Isaac Asimov. Está considerado uno de los más grandes escritores de ciencia ficción de todos los tiempos. Nacido en Rusia, su familia decidió emigrar a Estados Unidos cuando Asimov sólo contaba con tres años de edad. Se crió, pues, en Brooklyn, Nueva York, donde su padre mantenía una tienda de venta de golosinas y revistas. Desde pequeño ya demostró su interés por la ciencia ficción, siendo un ávido consumidor de revistas pulp.

Su atracción por la ciencia le llevó a estudiar Ingeniería Química, donde luego lograría doctorarse en Bioquímica y ser profesor en la Universidad de Boston durante varios años, hasta que su labor literaria le llevó a abandonar el mundo de la docencia.

Tras acabar la carrera, Asimov publicó su primer cuento en 1939, en la revista Astounding Science Fiction -dirigida por el famoso John W. Campbell- y también colaboró con Amazing Stories. Asimov nunca abandonó la escritura de cuentos y a lo largo de su vida publicó gran número de antologías.

Su obra más importante es sin duda La Fundación (1942) proyecto que se publicó en diversas entregas a lo largo de los años y que compuso poco a poco el universo en que Asimov centró la mayor parte de su trabajo.

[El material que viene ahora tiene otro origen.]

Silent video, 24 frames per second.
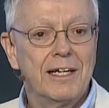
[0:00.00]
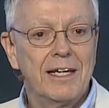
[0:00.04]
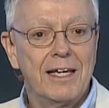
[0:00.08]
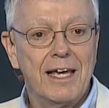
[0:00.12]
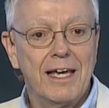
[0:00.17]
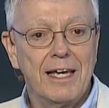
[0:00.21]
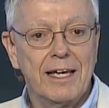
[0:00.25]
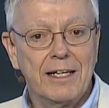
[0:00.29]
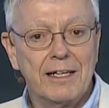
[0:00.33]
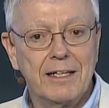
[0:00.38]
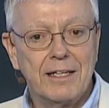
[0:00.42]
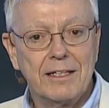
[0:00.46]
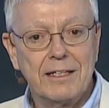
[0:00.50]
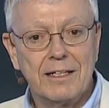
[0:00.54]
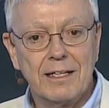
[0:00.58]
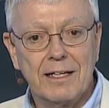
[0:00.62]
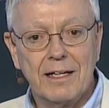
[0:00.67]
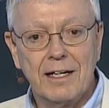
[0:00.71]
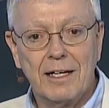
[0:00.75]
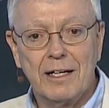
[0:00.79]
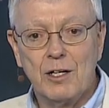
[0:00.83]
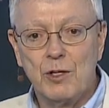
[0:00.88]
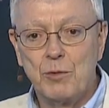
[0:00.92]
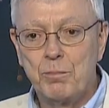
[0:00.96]
and
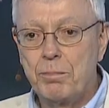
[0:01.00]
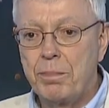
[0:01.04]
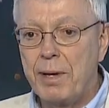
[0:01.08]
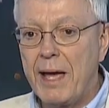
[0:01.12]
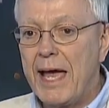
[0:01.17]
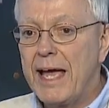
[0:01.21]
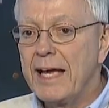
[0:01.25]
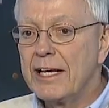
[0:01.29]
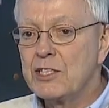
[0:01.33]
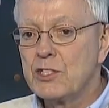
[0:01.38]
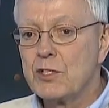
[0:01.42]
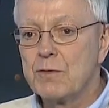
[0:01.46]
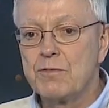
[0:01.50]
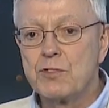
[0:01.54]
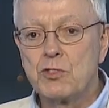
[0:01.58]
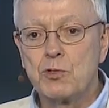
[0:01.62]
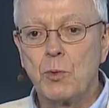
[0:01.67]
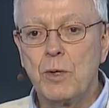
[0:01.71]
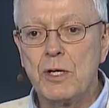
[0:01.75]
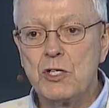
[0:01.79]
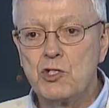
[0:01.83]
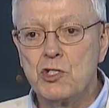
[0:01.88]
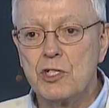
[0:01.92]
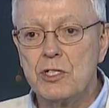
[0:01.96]
banks of
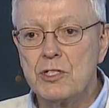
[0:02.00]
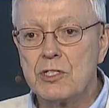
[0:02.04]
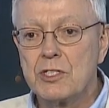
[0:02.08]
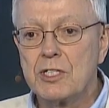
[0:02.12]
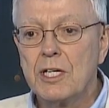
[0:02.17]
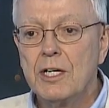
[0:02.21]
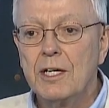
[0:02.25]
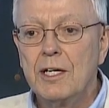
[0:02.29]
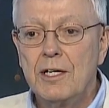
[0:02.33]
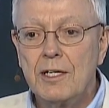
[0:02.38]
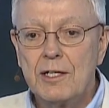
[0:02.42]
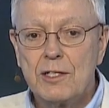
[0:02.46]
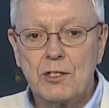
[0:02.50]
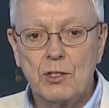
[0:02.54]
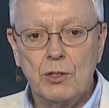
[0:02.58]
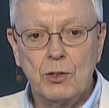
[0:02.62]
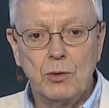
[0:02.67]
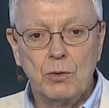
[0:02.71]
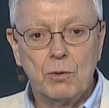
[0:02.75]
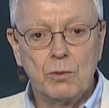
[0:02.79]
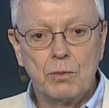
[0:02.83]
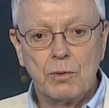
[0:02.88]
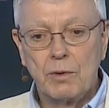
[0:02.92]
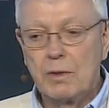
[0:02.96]
switches
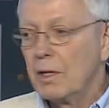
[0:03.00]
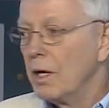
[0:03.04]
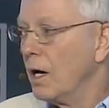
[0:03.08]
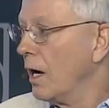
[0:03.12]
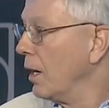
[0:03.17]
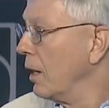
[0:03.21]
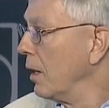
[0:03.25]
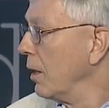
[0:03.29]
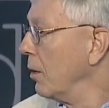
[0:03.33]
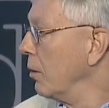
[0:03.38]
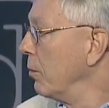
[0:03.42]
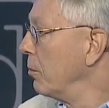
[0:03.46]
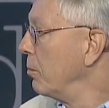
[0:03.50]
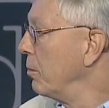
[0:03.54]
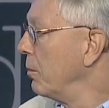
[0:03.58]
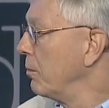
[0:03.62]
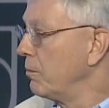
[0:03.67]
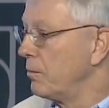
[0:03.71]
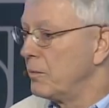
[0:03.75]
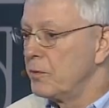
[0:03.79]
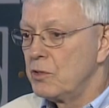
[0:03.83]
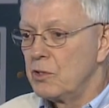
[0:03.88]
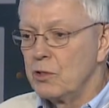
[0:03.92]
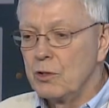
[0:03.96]
to
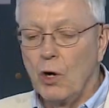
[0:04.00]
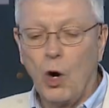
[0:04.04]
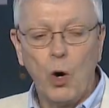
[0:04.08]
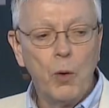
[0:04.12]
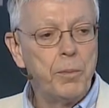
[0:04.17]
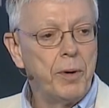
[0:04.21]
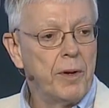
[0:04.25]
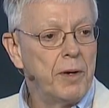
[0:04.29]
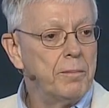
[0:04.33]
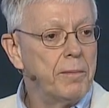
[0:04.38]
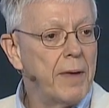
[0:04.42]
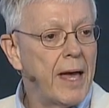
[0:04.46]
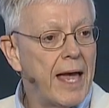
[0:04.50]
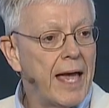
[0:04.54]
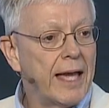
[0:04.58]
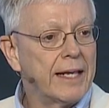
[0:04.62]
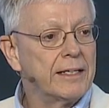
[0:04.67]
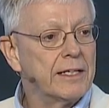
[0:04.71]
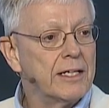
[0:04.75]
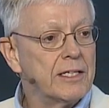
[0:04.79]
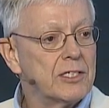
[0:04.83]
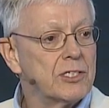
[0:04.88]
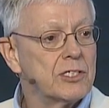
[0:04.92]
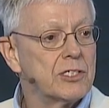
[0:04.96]
open
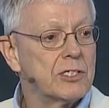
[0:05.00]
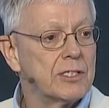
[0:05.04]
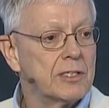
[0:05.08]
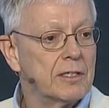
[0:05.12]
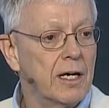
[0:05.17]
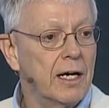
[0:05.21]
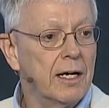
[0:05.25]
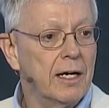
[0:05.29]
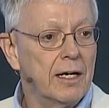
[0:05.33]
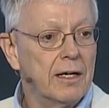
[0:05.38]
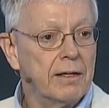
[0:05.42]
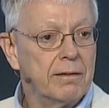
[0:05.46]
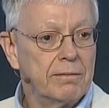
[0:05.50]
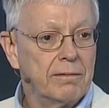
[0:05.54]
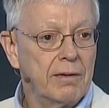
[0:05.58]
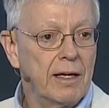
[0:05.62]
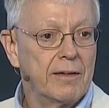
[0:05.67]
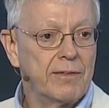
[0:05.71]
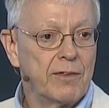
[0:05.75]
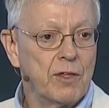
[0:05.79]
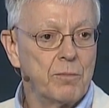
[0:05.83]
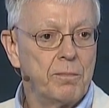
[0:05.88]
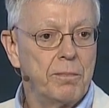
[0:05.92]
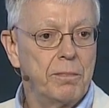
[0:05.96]
magnets
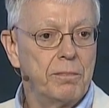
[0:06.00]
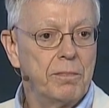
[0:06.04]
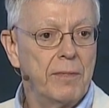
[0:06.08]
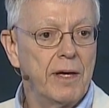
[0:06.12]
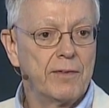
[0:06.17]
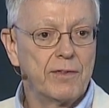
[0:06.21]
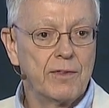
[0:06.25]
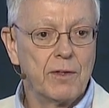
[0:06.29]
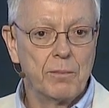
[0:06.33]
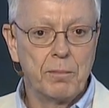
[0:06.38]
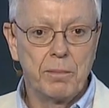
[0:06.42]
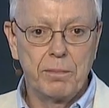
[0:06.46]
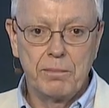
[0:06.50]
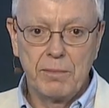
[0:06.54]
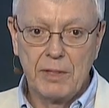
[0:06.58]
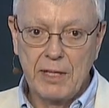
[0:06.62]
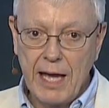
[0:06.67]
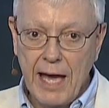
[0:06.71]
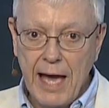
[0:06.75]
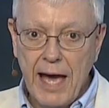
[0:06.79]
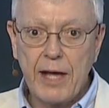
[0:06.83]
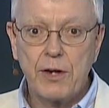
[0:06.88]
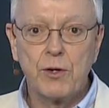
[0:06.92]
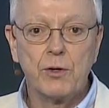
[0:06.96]

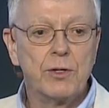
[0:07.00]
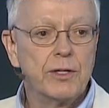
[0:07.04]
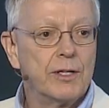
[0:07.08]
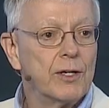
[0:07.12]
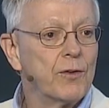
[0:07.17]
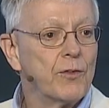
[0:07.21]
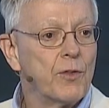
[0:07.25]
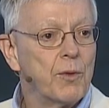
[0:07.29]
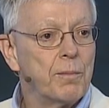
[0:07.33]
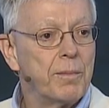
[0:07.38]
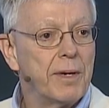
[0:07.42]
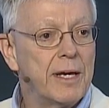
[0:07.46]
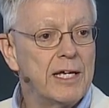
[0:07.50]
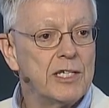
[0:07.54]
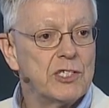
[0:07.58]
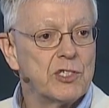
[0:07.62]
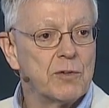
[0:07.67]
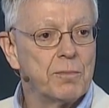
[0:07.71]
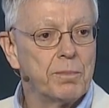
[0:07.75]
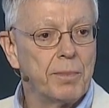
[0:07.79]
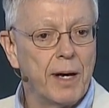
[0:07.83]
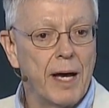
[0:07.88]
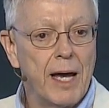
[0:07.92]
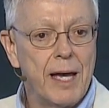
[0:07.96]
at or near the base
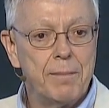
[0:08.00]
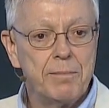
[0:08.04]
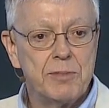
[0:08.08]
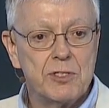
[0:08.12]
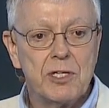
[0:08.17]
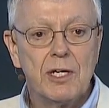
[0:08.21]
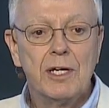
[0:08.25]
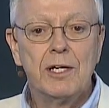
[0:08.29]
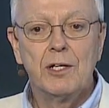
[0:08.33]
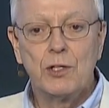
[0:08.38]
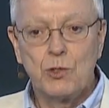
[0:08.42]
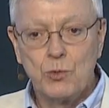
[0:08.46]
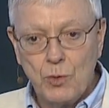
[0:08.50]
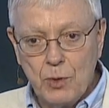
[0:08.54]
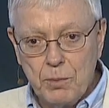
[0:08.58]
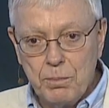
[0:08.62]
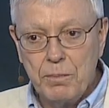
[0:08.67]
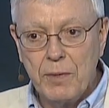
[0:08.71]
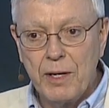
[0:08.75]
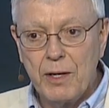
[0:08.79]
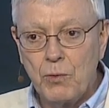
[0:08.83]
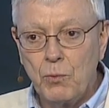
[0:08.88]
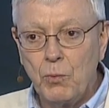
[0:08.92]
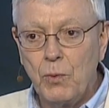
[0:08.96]
of pipes to
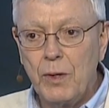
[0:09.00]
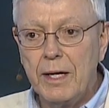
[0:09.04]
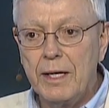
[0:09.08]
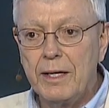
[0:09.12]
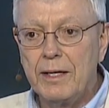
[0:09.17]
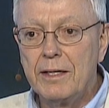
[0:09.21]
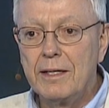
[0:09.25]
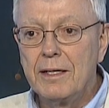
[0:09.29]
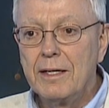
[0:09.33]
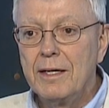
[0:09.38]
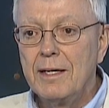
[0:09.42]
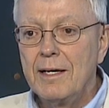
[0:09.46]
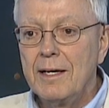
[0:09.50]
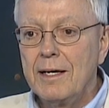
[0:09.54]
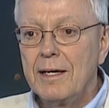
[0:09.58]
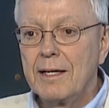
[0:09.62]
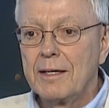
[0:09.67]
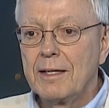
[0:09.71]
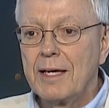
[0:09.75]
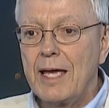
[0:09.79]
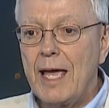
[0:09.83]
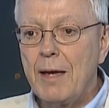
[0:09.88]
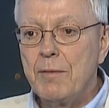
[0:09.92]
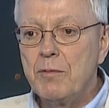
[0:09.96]
admit wind
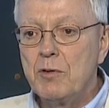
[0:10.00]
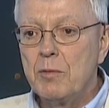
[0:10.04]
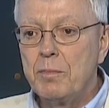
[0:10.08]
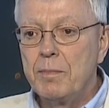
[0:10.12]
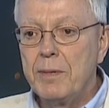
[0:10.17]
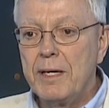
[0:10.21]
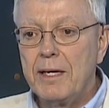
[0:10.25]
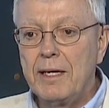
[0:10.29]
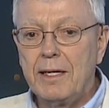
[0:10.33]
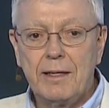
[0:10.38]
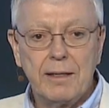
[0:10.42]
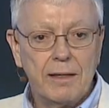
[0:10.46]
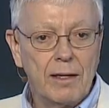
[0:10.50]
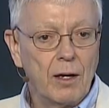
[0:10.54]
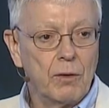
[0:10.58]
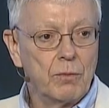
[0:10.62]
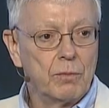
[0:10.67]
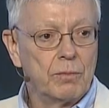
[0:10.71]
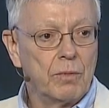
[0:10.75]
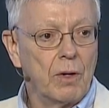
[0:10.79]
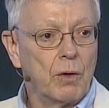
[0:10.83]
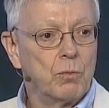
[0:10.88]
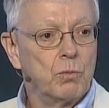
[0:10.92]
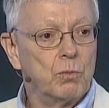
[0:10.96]
came to be a
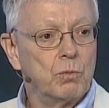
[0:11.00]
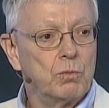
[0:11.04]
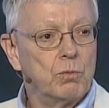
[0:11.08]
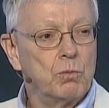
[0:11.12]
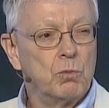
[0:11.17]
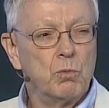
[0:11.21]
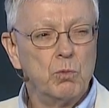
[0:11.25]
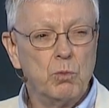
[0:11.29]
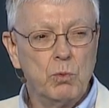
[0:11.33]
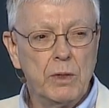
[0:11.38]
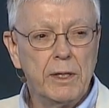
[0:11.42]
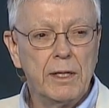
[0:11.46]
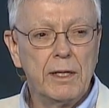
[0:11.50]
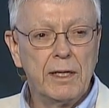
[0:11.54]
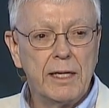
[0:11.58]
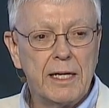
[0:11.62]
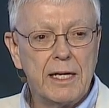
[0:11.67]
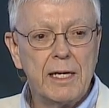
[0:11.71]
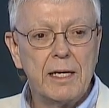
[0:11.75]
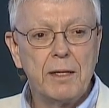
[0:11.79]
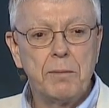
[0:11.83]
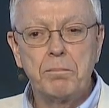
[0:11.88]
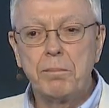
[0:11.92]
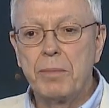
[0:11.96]

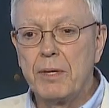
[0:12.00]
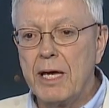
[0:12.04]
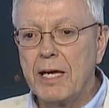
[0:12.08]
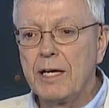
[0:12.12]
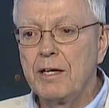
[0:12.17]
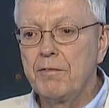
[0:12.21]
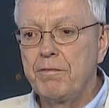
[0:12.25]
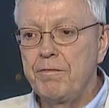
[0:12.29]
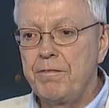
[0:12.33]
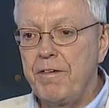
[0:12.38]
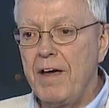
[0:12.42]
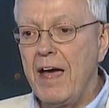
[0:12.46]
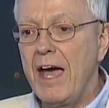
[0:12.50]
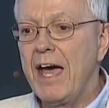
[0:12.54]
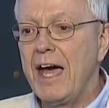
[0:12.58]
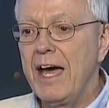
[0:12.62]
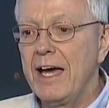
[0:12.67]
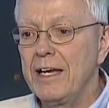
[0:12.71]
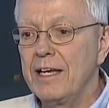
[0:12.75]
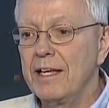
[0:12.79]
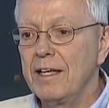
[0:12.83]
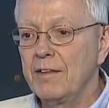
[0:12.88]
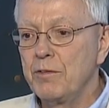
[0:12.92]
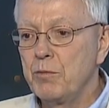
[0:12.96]
really big
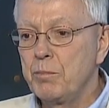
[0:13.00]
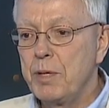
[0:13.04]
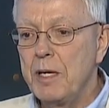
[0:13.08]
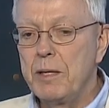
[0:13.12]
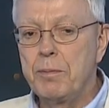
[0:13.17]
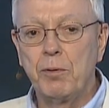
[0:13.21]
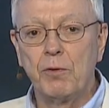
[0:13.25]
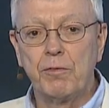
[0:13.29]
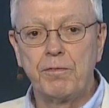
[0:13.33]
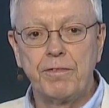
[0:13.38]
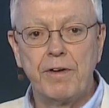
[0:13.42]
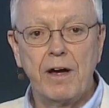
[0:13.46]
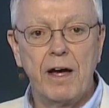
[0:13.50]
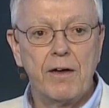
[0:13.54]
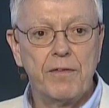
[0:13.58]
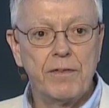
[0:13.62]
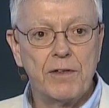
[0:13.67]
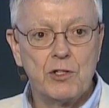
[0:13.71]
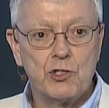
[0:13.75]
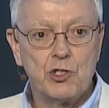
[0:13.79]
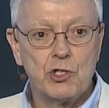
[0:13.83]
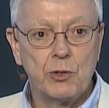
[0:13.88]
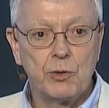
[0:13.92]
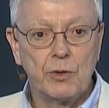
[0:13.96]
fad, and people found
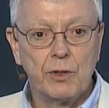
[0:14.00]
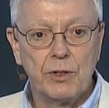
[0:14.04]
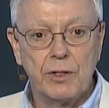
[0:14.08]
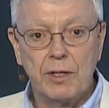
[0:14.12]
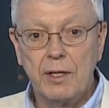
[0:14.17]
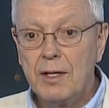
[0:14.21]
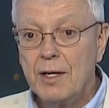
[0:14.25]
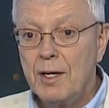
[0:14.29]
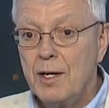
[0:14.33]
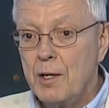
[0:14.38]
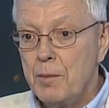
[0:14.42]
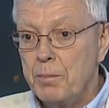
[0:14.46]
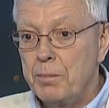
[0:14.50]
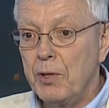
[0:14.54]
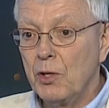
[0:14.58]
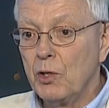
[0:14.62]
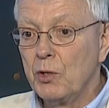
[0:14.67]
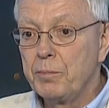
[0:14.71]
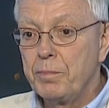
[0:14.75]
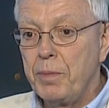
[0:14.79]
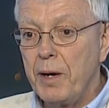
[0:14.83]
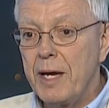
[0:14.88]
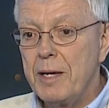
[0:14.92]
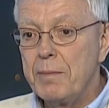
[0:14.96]
that you could
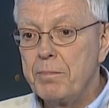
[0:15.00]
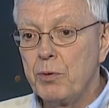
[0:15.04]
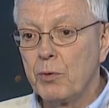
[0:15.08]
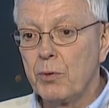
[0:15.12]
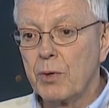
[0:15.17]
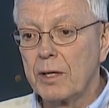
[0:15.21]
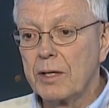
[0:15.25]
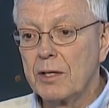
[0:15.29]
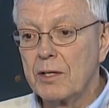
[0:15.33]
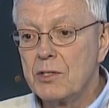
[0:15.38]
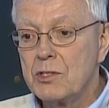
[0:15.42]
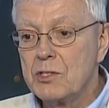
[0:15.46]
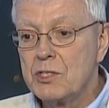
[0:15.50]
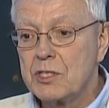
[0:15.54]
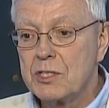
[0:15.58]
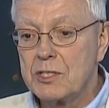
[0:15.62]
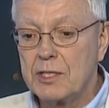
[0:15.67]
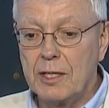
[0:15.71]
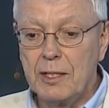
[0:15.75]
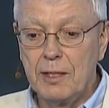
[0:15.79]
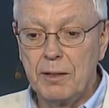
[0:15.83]
build pipe organs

También ese año (1942) Asimov se casó con Gertrude Blugerman con la que vivió hasta 1970, momento en que se divorció.

En 1950 publicó su primera novela larga Un guijarro en el cielo, que significó el pistoletazo de salida para una larga y prolífica serie de títulos en los que Asimov no sólo trató la ciencia ficción sino que se introdujo en géneros como el policiaco, el histórico o la divulgación científica.

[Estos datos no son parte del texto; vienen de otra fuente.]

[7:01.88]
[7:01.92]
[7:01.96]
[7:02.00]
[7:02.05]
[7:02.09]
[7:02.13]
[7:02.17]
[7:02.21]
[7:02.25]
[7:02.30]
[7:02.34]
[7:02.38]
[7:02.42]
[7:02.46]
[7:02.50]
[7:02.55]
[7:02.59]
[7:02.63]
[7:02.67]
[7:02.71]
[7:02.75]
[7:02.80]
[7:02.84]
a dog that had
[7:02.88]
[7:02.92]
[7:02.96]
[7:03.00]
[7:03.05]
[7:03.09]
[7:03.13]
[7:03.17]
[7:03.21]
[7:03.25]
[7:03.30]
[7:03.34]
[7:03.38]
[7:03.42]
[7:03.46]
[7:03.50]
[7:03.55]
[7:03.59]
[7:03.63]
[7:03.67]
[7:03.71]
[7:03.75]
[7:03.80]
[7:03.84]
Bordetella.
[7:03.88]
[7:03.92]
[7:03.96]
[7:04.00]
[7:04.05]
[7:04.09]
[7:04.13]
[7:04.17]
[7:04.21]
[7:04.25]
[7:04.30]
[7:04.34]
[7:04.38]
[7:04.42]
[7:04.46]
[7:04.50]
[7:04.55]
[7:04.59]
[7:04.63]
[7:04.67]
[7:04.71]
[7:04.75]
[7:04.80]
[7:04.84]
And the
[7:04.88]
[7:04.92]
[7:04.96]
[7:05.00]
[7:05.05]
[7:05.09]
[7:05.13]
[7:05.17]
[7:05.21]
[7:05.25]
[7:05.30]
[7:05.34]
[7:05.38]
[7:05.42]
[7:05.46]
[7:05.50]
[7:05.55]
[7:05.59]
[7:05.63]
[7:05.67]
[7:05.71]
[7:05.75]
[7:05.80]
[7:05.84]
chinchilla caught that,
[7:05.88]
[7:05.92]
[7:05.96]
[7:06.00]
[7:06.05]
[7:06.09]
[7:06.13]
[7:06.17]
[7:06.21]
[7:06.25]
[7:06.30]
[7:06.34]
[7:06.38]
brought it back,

A lo largo de su carrera literaria recibió gran número de galardones literarios, entre los cuales se encuentran varios Premios Hugo, Nébula o Locus. Asimov formó parte, junto a Robert A. Heinlein y Arthur C. Clarke, de el mejor exponente de la época dorada de la ciencia ficción.

Asimov volvió a casarse en 1973 con Janet Opal, un año después de publicar otra de sus obras más importantes Los propios dioses (1972). Varios de sus libros fueron llevados al cine, como El hombre del bicentenario o Yo, Robot. En 2015 se anunció la producción de una serie de televisión basada en la saga Fundación a cargo de la HBO.

La producción de Asimov siguió siendo importante, tanto en cuentos como libros, hasta su muerte el seis de Abril de 1992.